Seingatku, beliaulah yang selalu mengajar murid kelas satu dan kelas dua. Yang kelas satu mulai sekolah jam tujuh, pulang jam sembilan. Yang kelas dua mulai sekolah jam sepuluh, pulang jam dua belas. Waktu itu Bali termasuk Waktu Indonesia Barat (WIB) bukan Indonesia Tengah (WITA). Rumahnya masih satu jalan dengan lokasi SD, ke arah Selatan, di depan SMEA sehingga beliau pergi-pulang ke-dari sekolah berjalan kaki meskipun punya mobil. Pada dekade 1970-an itu jarang orang punya mobil di Tabanan kecuali kalangan tertentu. Telefon pun beliau punya pada masa itu ketika pemilik telefon dapat dihitung dengan jari tangan dan kaki. Beliau pun berjualan di sekolah, berjualan kue, rujak, dan plecing kangkung. Yang menjualnya bukan beliau, tentu saja, tetapi murid-murid kelas empat atau kelas lima. Imbalannya berupa kue atau uang. Nyaris tak ada sisanya setiap pulang sekolah. Habis dibeli murid-murid.
Ada lagi guru yang lain, berperawakan kekar, tegap dan besar rangka tubuhnya. Menaiki vespa, beliau selalu datang pagi-pagi benar. Rumahnya pun masih satu jalan dengan lokasi sekolah, menuju arah Utara, ke Banjar Kamasan. Sebagai kepala sekolah, beliau selalu menjadi inspektur upacara. Suara baritonnya keras terdengar dalam jarak tiga kelas. Yang tak mungkin kulupakan adalah ketika beliau mengajak kami menyanyikan lagu-lagu wajib, lagu perjuangan pada siang hari menjelang bubar sekolah. Sambil bertepuk tangan, kami nyanyikan Garuda Pancasila, Maju Tak Gentar, dan lagu lainnya. Halo Halo Bandung pun tak ketinggalan. Pada waktu itu aku tak tahu bagaimana kondisi Bandung. Tetapi aku tahu dari pelajaran di sekolah bahwa Bandung terletak di Jawa Barat, berhawa dingin dan katanya..., gadis-gadisnya berkulit kuning langsat. Mojang Priangan..., begitu katanya.
Guru...., guru.... guruku.
Teman-temanku bilang, dan patutlah diakui, guru masa lalu... berbeda dengan guru pada masa kini. Aku mengiyakannya. Kutahu bedanya, misalnya dalam hal spiritnya, jenjang pendidikannya, kedalaman - keluasan ilmunya, fasilitasnya, dan... tentu saja..., gajinya. Guru anak-anakku pun sekarang berbeda dengan guru-guruku dulu dalam banyak hal. Yang pasti..., tak satu pun guruku itu bergelar sarjana. Mereka tamatan sekolah guru, semacam Sekolah Pendidikan Guru (SPG) atau Sekolah Guru Bawah (SGB), Sekolah Guru Atas (SGA). Kini mereka sudah pensiun, ada beberapa yang meninggal.

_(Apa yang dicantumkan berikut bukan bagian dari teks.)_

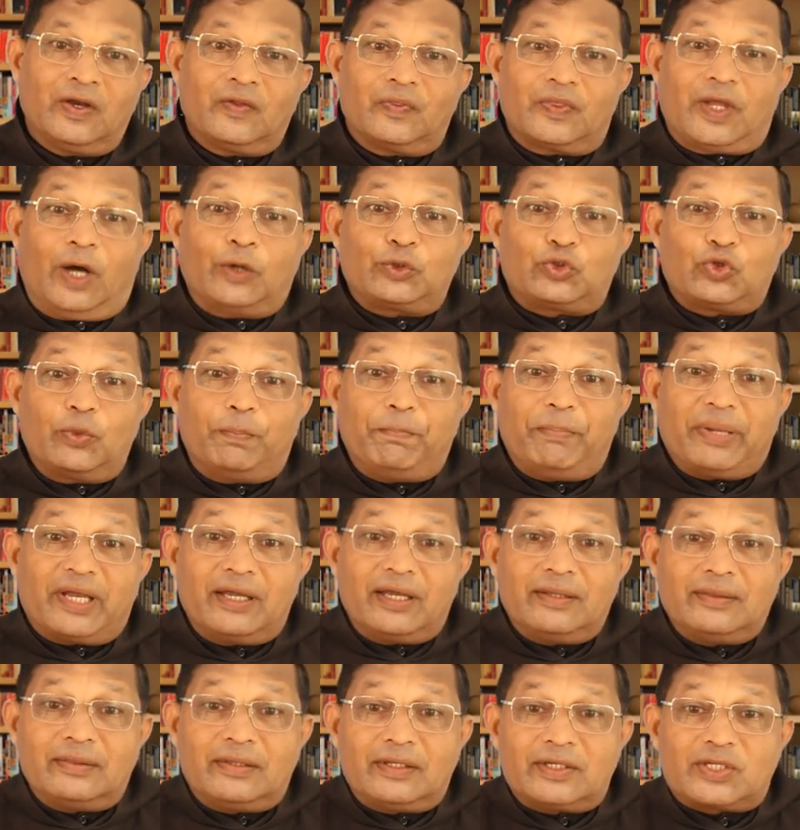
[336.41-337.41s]
Now, to
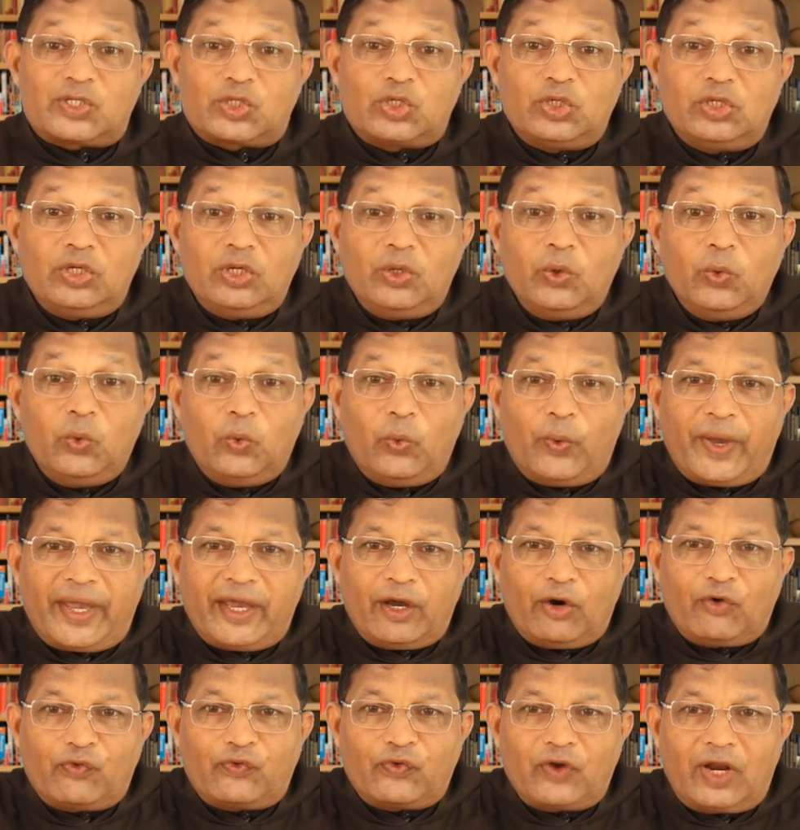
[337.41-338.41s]
begin this new way
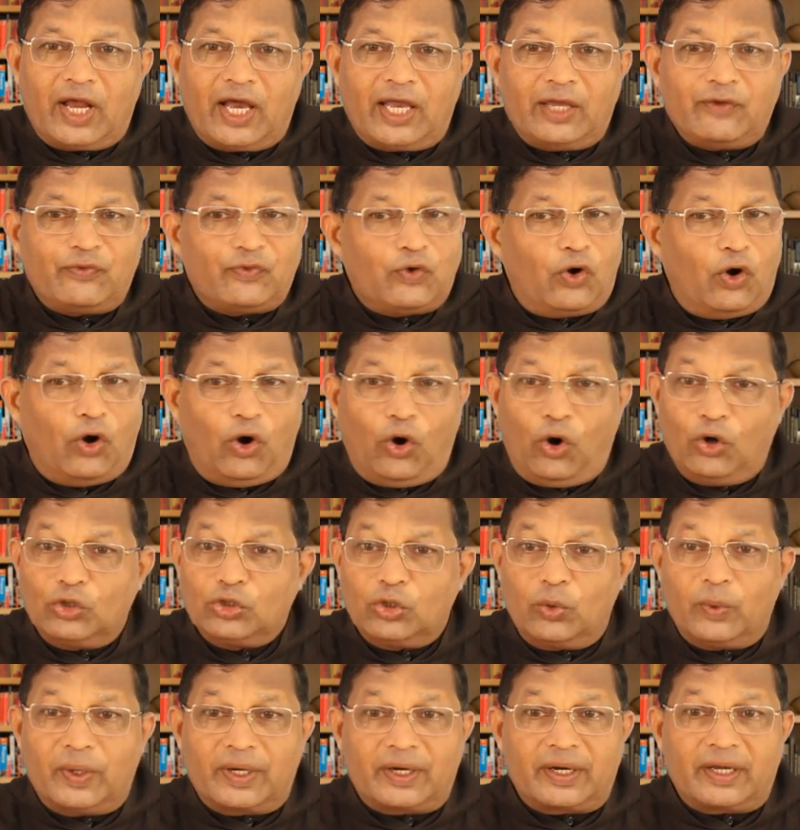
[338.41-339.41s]
of life all
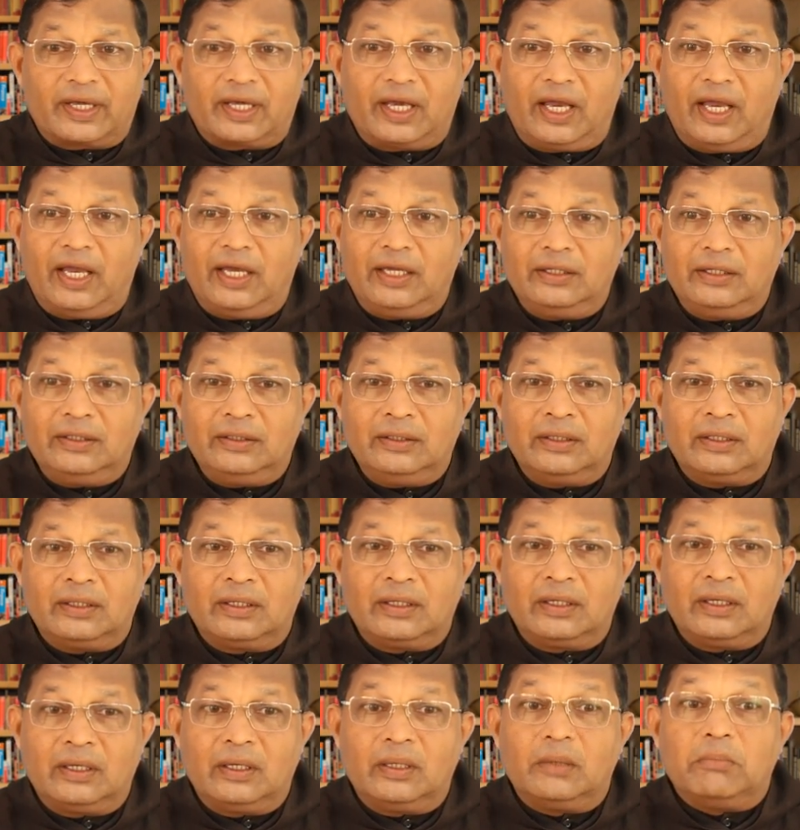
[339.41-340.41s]
over again
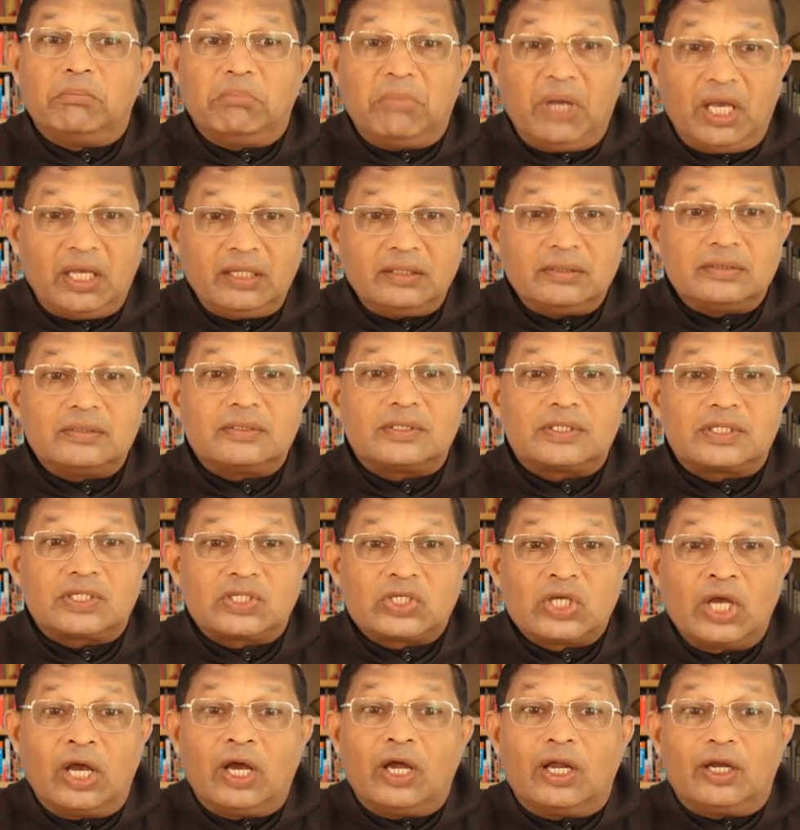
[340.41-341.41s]

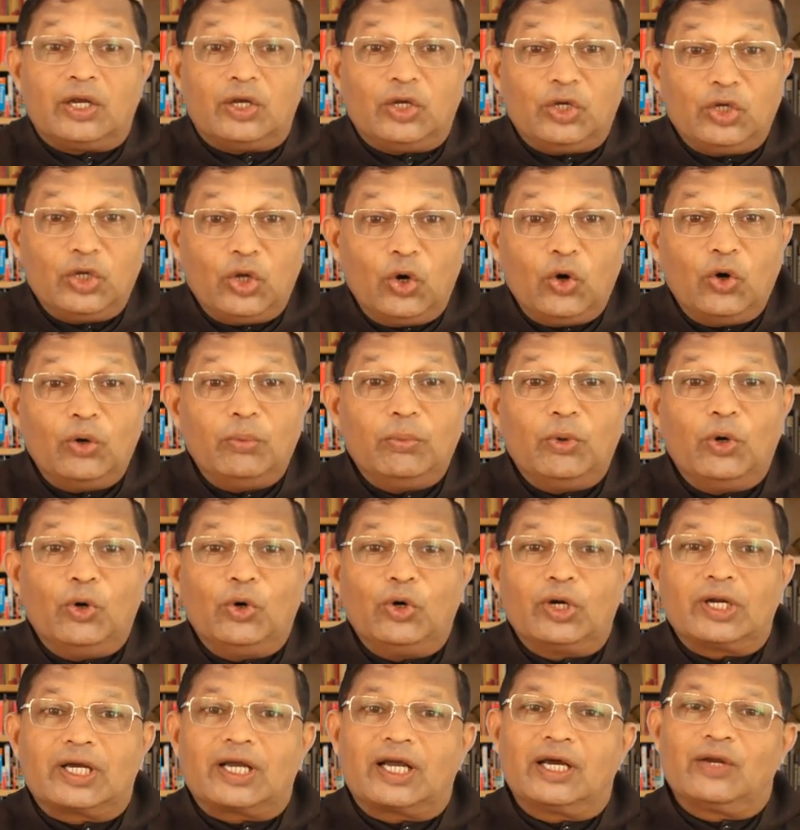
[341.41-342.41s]
means no
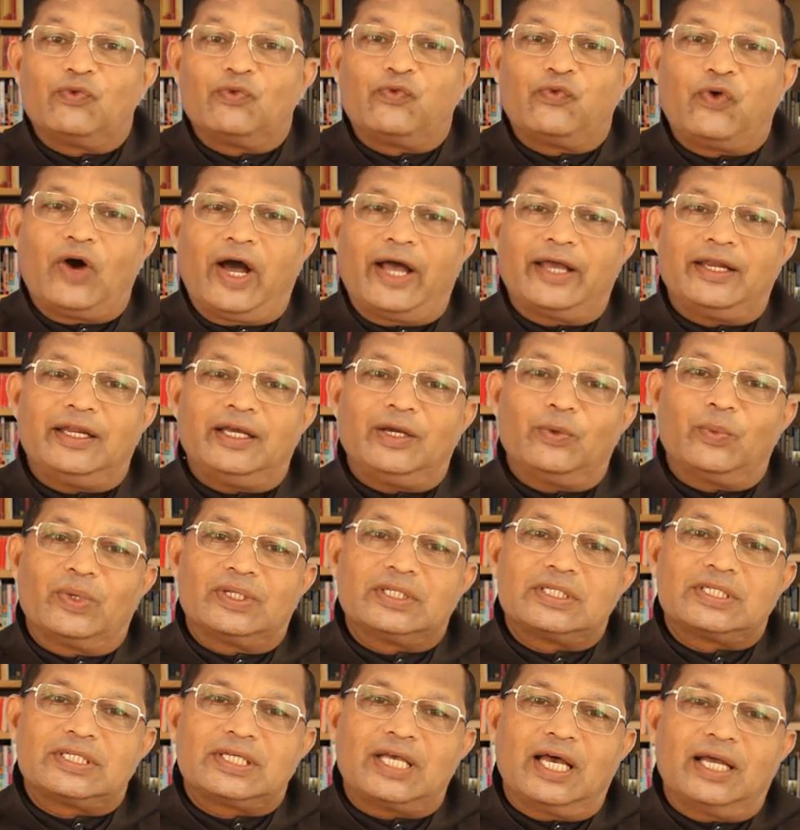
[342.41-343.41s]
more confining
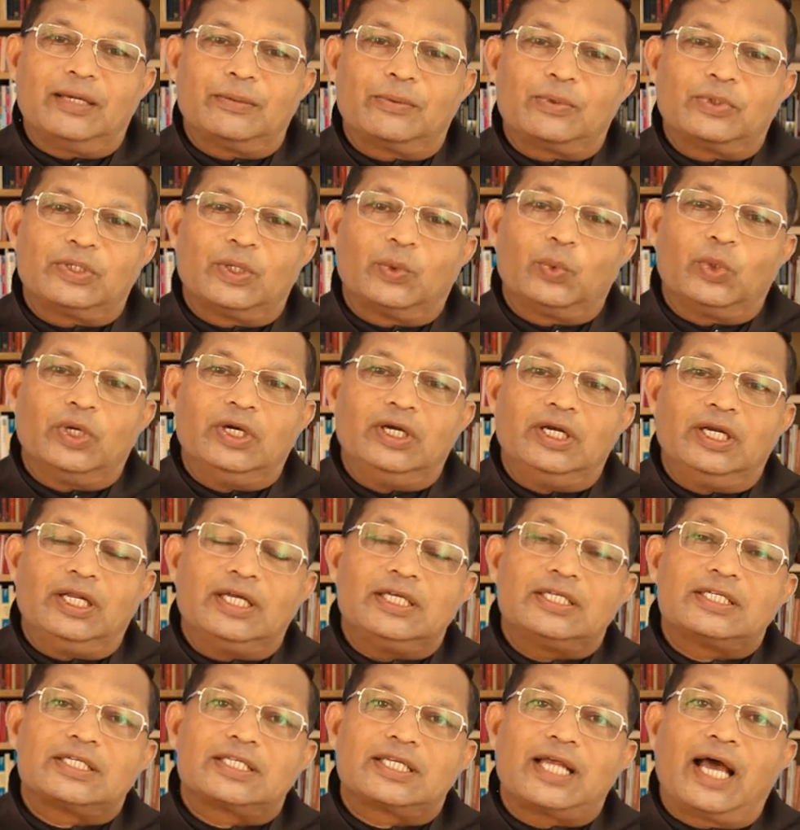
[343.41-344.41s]
oneself to the
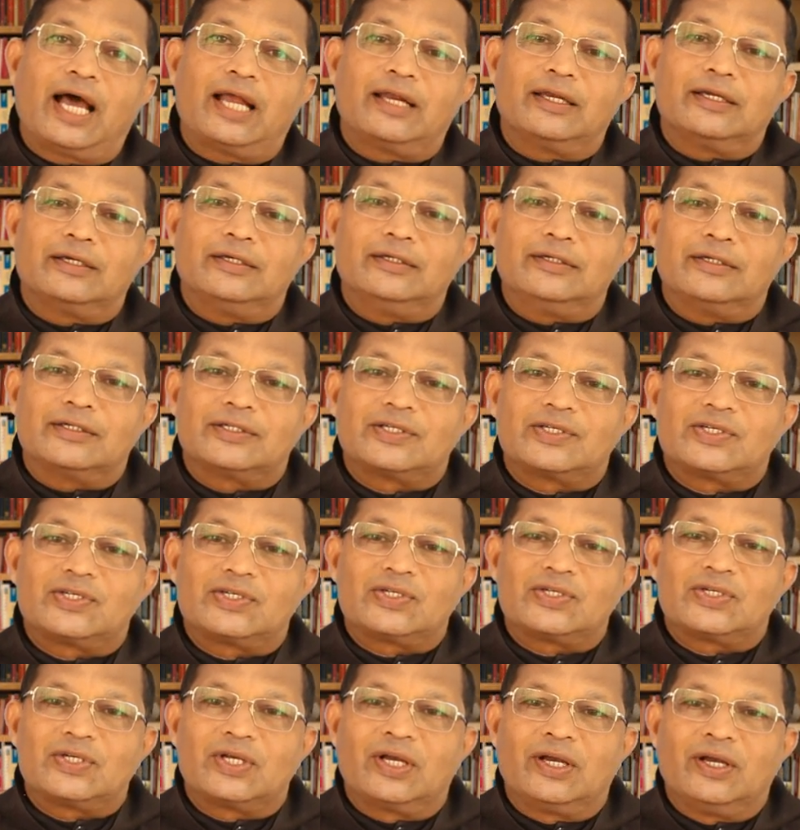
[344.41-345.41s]
worldly
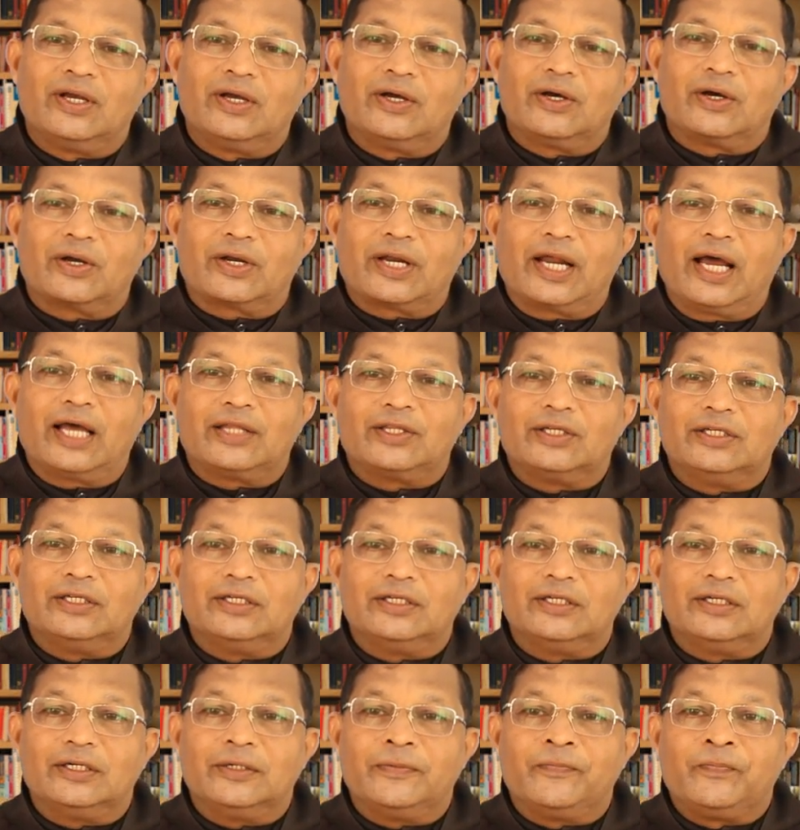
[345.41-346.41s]
standards,
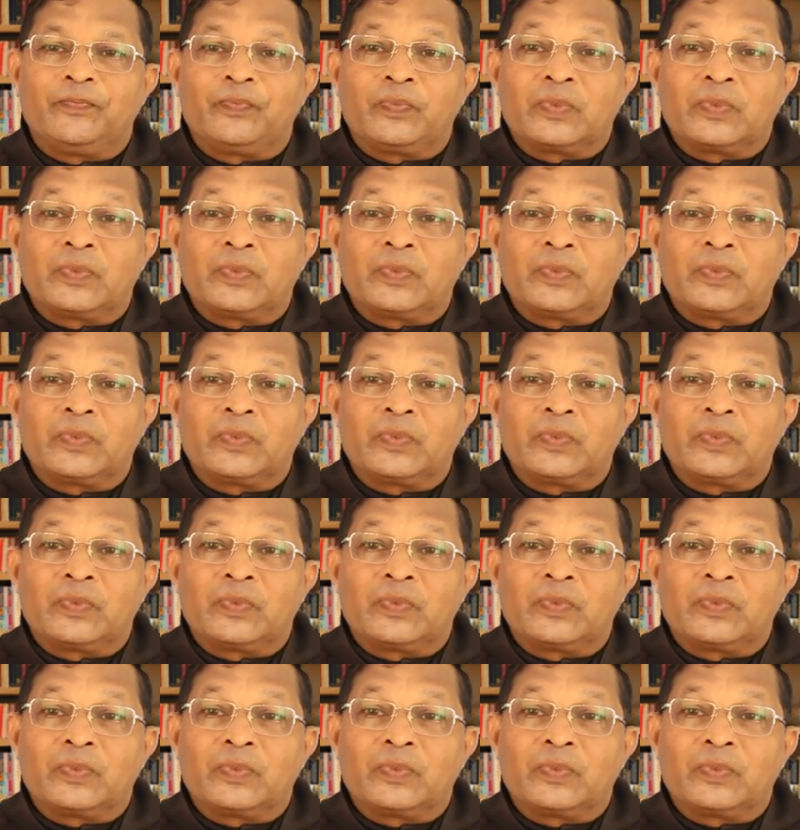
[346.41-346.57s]
rather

Layaknya manusia, memang ada guru yang baik dan ada juga yang buruk perilakunya. Mereka seperti profesi lainnya, ada yang saleh, ada juga yang salah sehingga menjadi tidak adil kalau yang disorot hanya sisi buruknya. Sisi baiknya juga wajib diapresiasi. Satu hal yang aku yakini, guru sekarang sudah jauh lebih maju, terutama pendidikannya. Ada guru yang bergelar profesor, ada yang doktor dan banyak guru yang menyandang magister. Yang bergelar sarjana pun terus bertambah karena ada poinnya dalam portofolio sertifikasi guru.
Kuakui, lantaran guru pula aku bisa membaca dan menulis. Adapun kritikku pada guru selama ini, terutama terhadap guru masa kini, lebih karena kecintaanku kepada mereka. Sejumlah temanku kini menjadi guru, ada yang sudah menjadi kepala sekolah. Adikku, saudaraku juga berprofesi sebagai guru. Dulu, ketika masih kuliah, aku dan adikku, juga dengan teman-temannya sering bergurau. Aku katakan bahwa aku akan jadi insinyur. Mereka pun lantang menjawab dengan mimik serius bahwa mereka akan menjadi gurunyur.
Akhir kata, untuk bapak dan ibu guru yang saya hormati, juga untuk adik-adik guru dan calon guru (yang sedang prajabatan), juga guru honorer, saya ucapkan selamat memperingati Hari Guru Nasional, 25 November 2008.
Rawe-rawe rantas, malang-malang putung, ing ngarso sung tulodo, ing madyo mangun karso, tut wuri handayani.